Creating and Using Interfaces

The section What Is an Interface? (in the Learning the Java Language trail) provided an introduction to interfaces. This section goes further, showing you how to create and to use interfaces and talking about why you would use an interface instead of a class.

An interface defines a protocol of behavior that can be implemented by any class anywhere in the class hierarchy. An interface defines a set of methods but does not implement them. A class that implements the interface agrees to implement all the methods defined in the interface, thereby agreeing to certain behavior.


Definition: An interface is a named collection of method definitions (without implementations).

Because an interface is simply a list of unimplemented, and therefore abstract, methods, you might wonder how an interface differs from an abstract class. The differences are significant.

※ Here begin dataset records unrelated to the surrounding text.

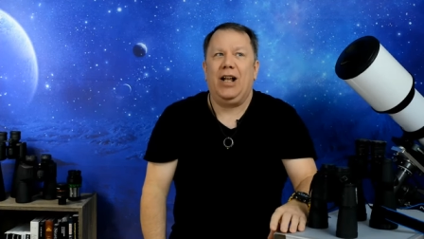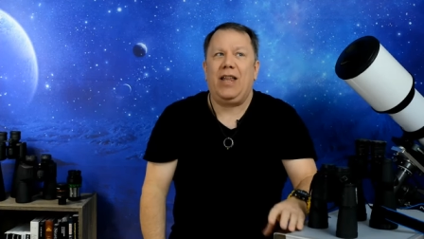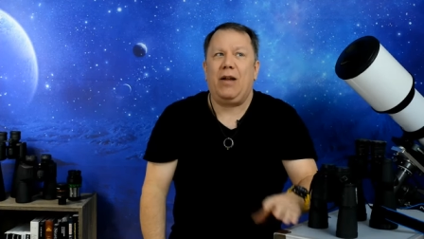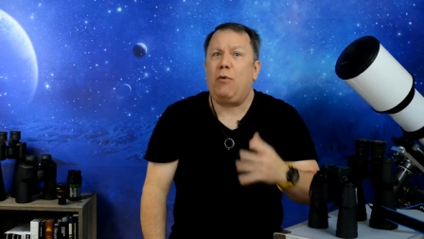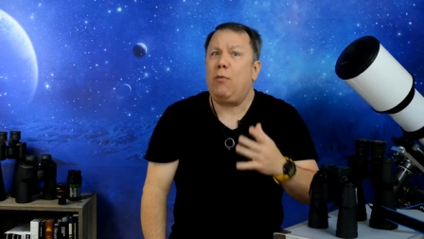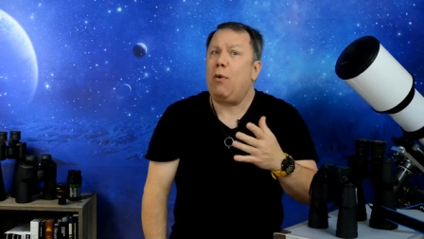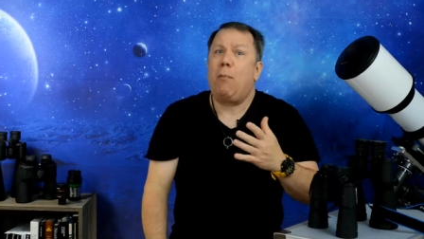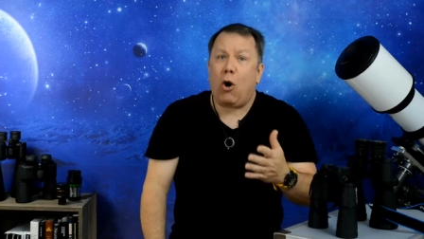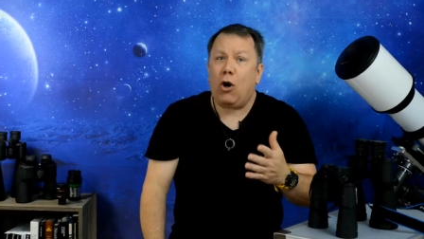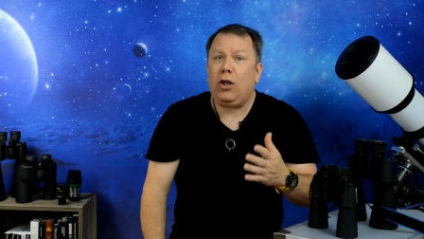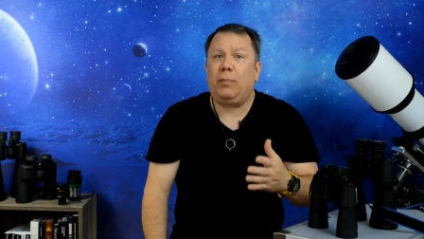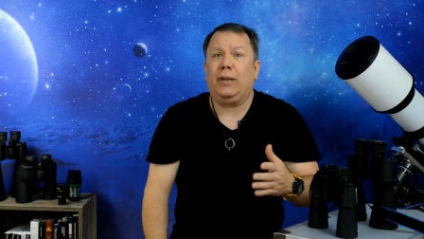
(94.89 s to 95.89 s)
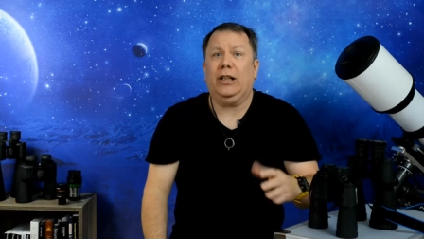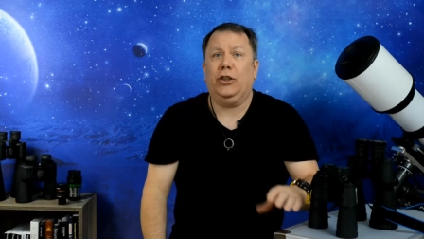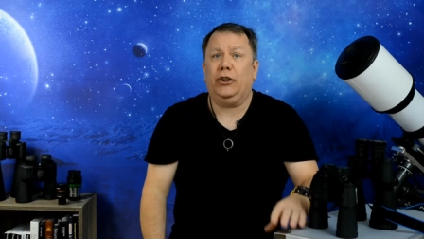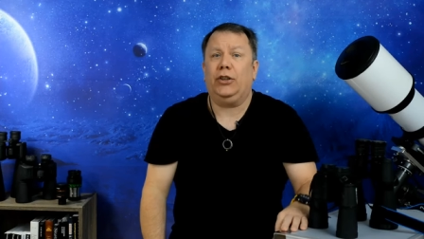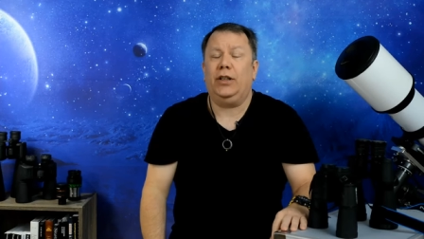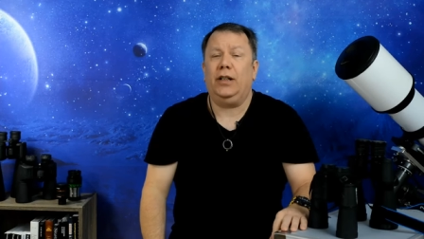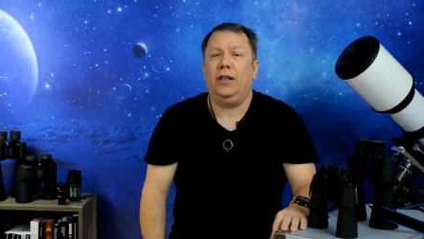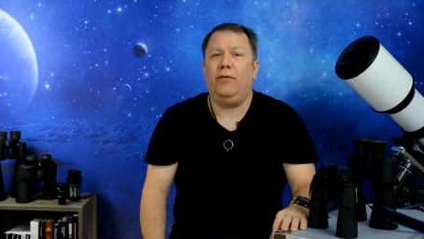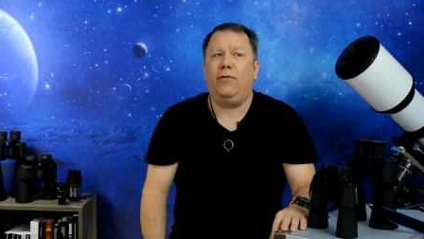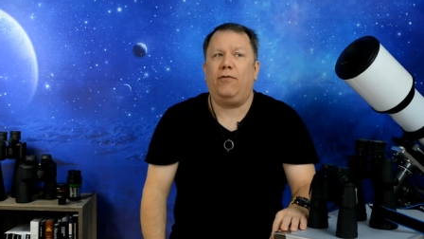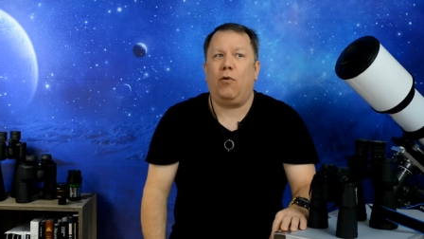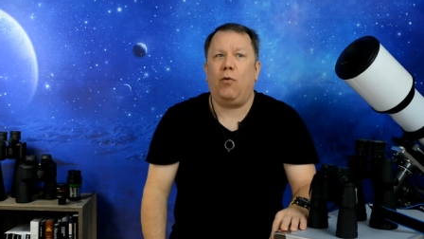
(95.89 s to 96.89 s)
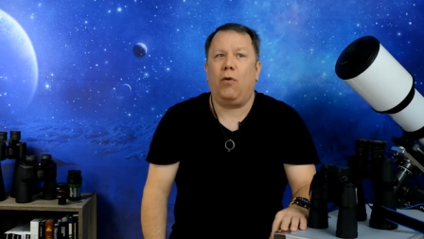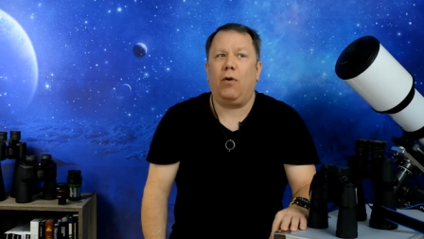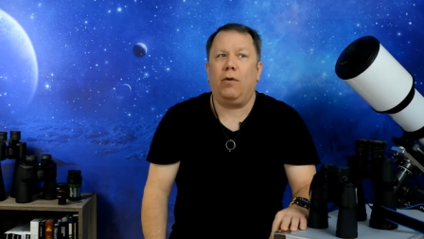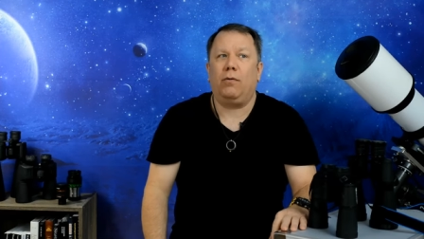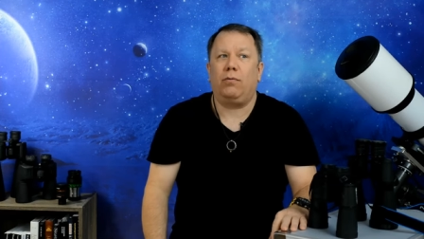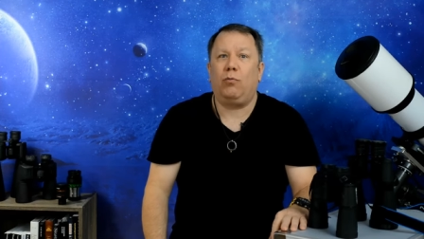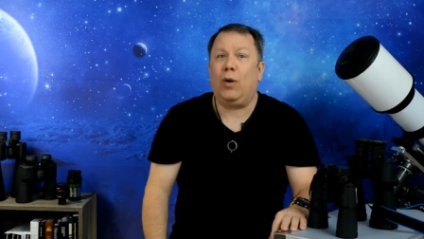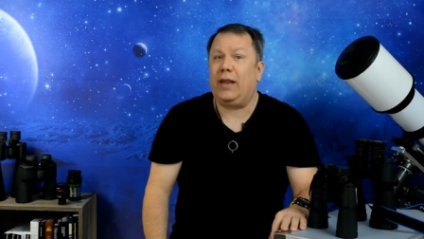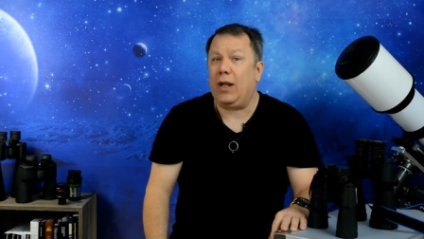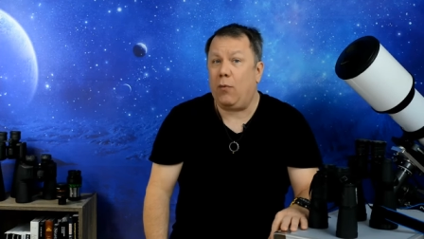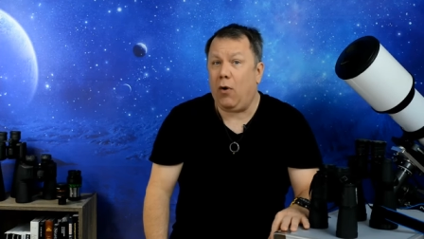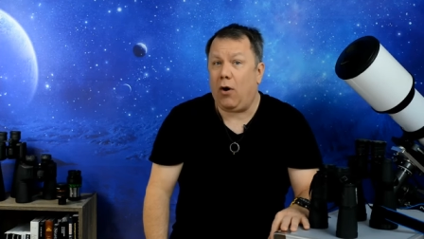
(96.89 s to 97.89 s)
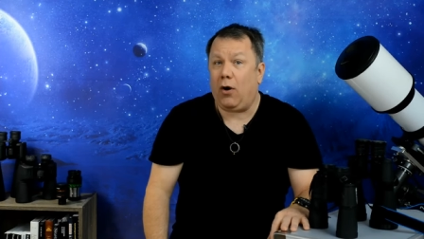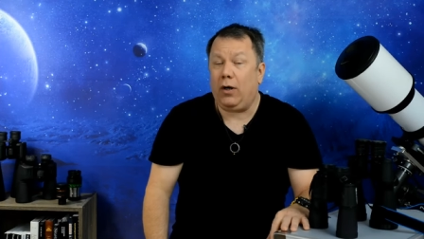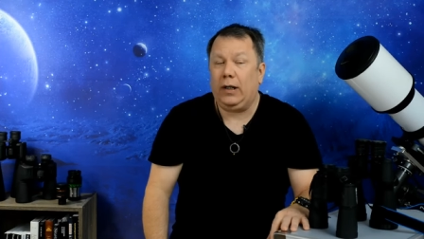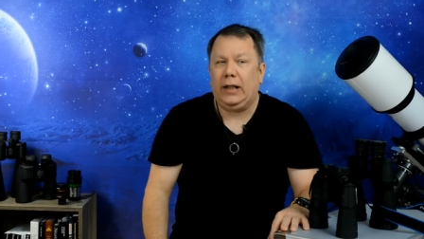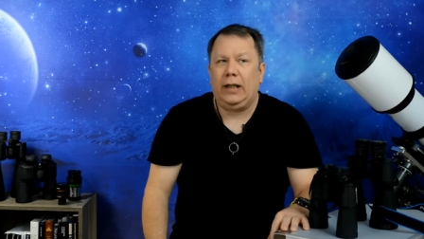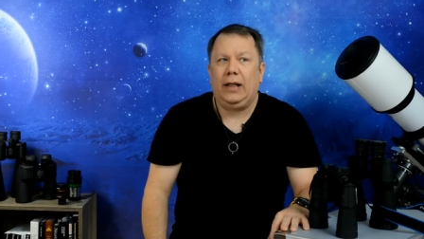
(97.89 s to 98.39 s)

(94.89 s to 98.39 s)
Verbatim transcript: They were remarkably good for what they were,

Let's set up the example we'll be using in this section. Suppose that you have written a class that can watch stock prices coming over a data feed. This class allows other classes to register to be notified when the value of a particular stock changes. First, your class, which we'll call StockApplet, would implement a method that lets other objects register for notification:

public class StockMonitor {
     public void watchStock(StockWatcher watcher,
                            TickerSymbol tickerSymbol,
                            BigDecimal delta) {
     ...
     }
}

The first argument to this method is a StockWatcher object. StockWatcher is the name of an interface whose code you will see in the next section. That interface declares one method: valueChanged. An object that wants to be notified of stock changes must be an instance of a class that implements this interface and thus implements the valueChanged method. The other two arguments provide the symbol of the stock to watch and the amount of change that the watcher considers interesting enough to be notified of. When the StockMonitor class detects an interesting change, it calls the valueChanged method of the watcher.

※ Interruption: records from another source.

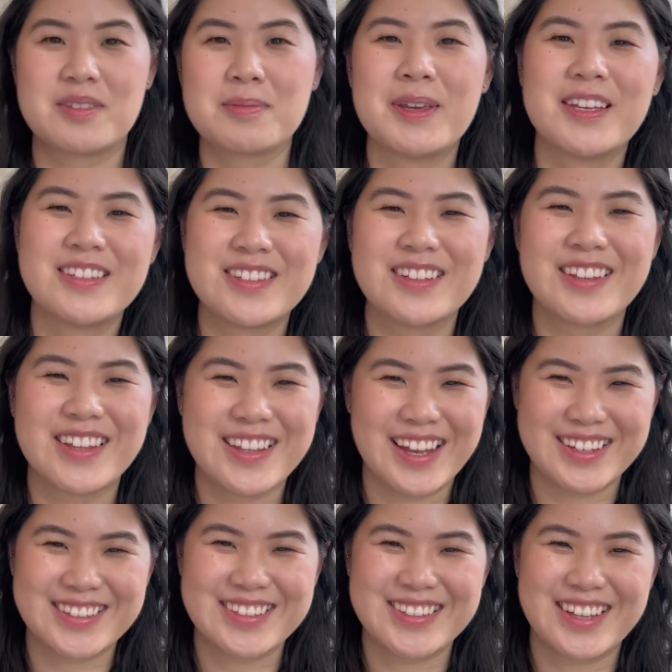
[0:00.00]
me until the
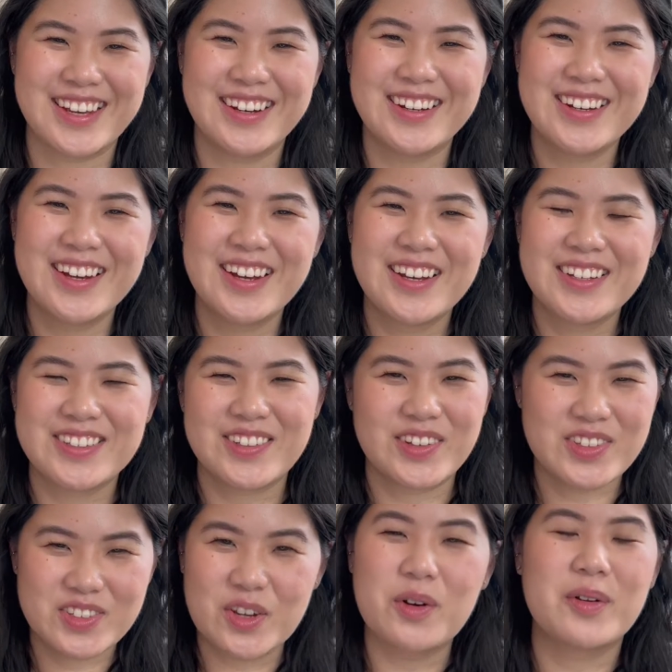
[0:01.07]
next sale. So I
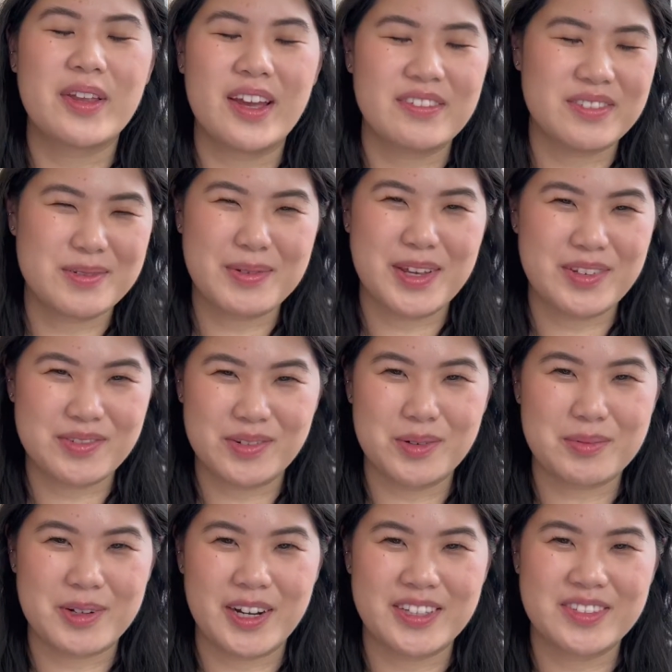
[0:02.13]
don't have to pay full
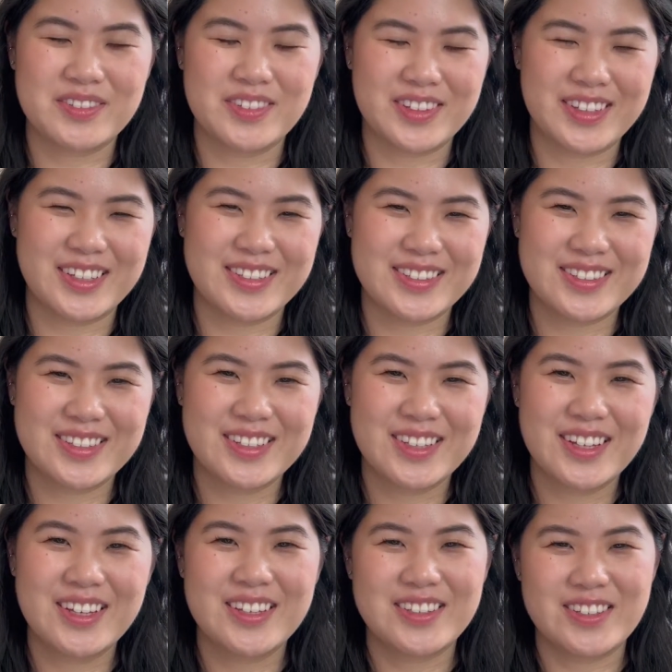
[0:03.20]
price for these.
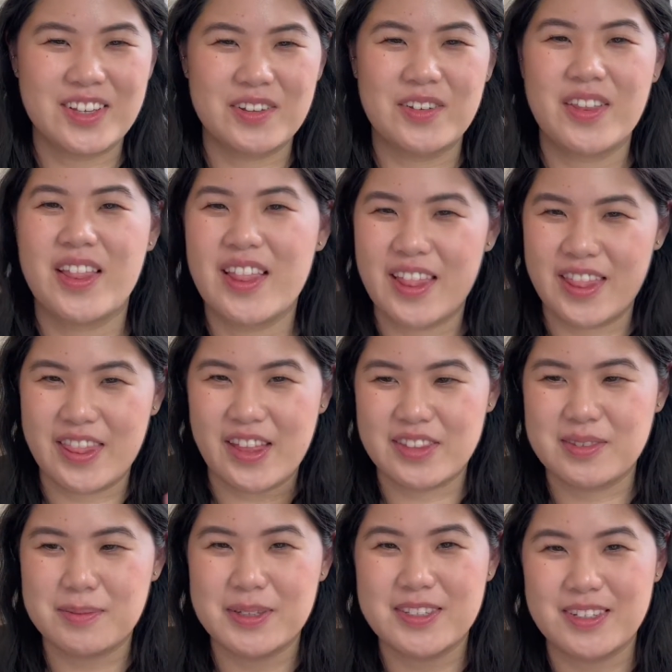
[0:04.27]
So
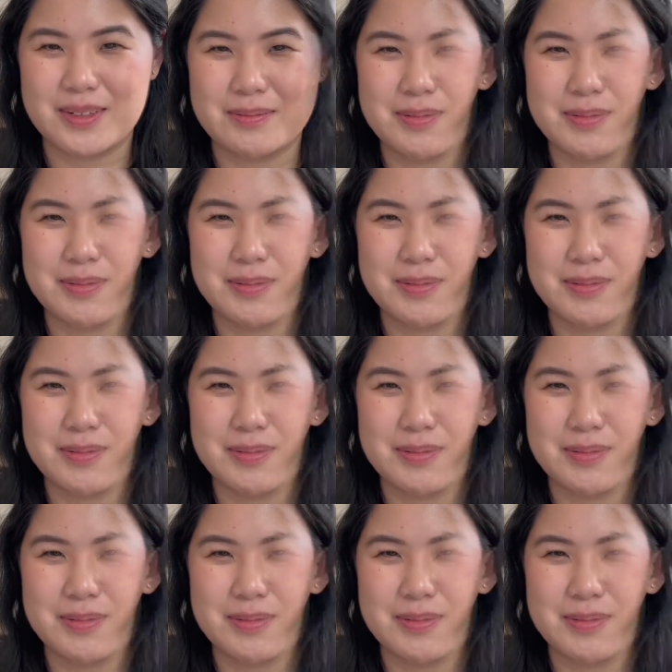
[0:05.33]
that's my tip.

The watchStock method ensures, through the data type of its first argument, that all registered objects implement the valueChanged method. It makes sense to use an interface data type here because it matters only that registrants implement a particular method. If StockMonitor had used a class name as the data type, that would artificially force a class relationship on its users. Because a class can have only one superclass, it would also limit what type of objects can use this service. By using an interface, the registered objects class could be anything — Applet or Thread — for instance, thus allowing any class anywhere in the class hierarchy to use this service.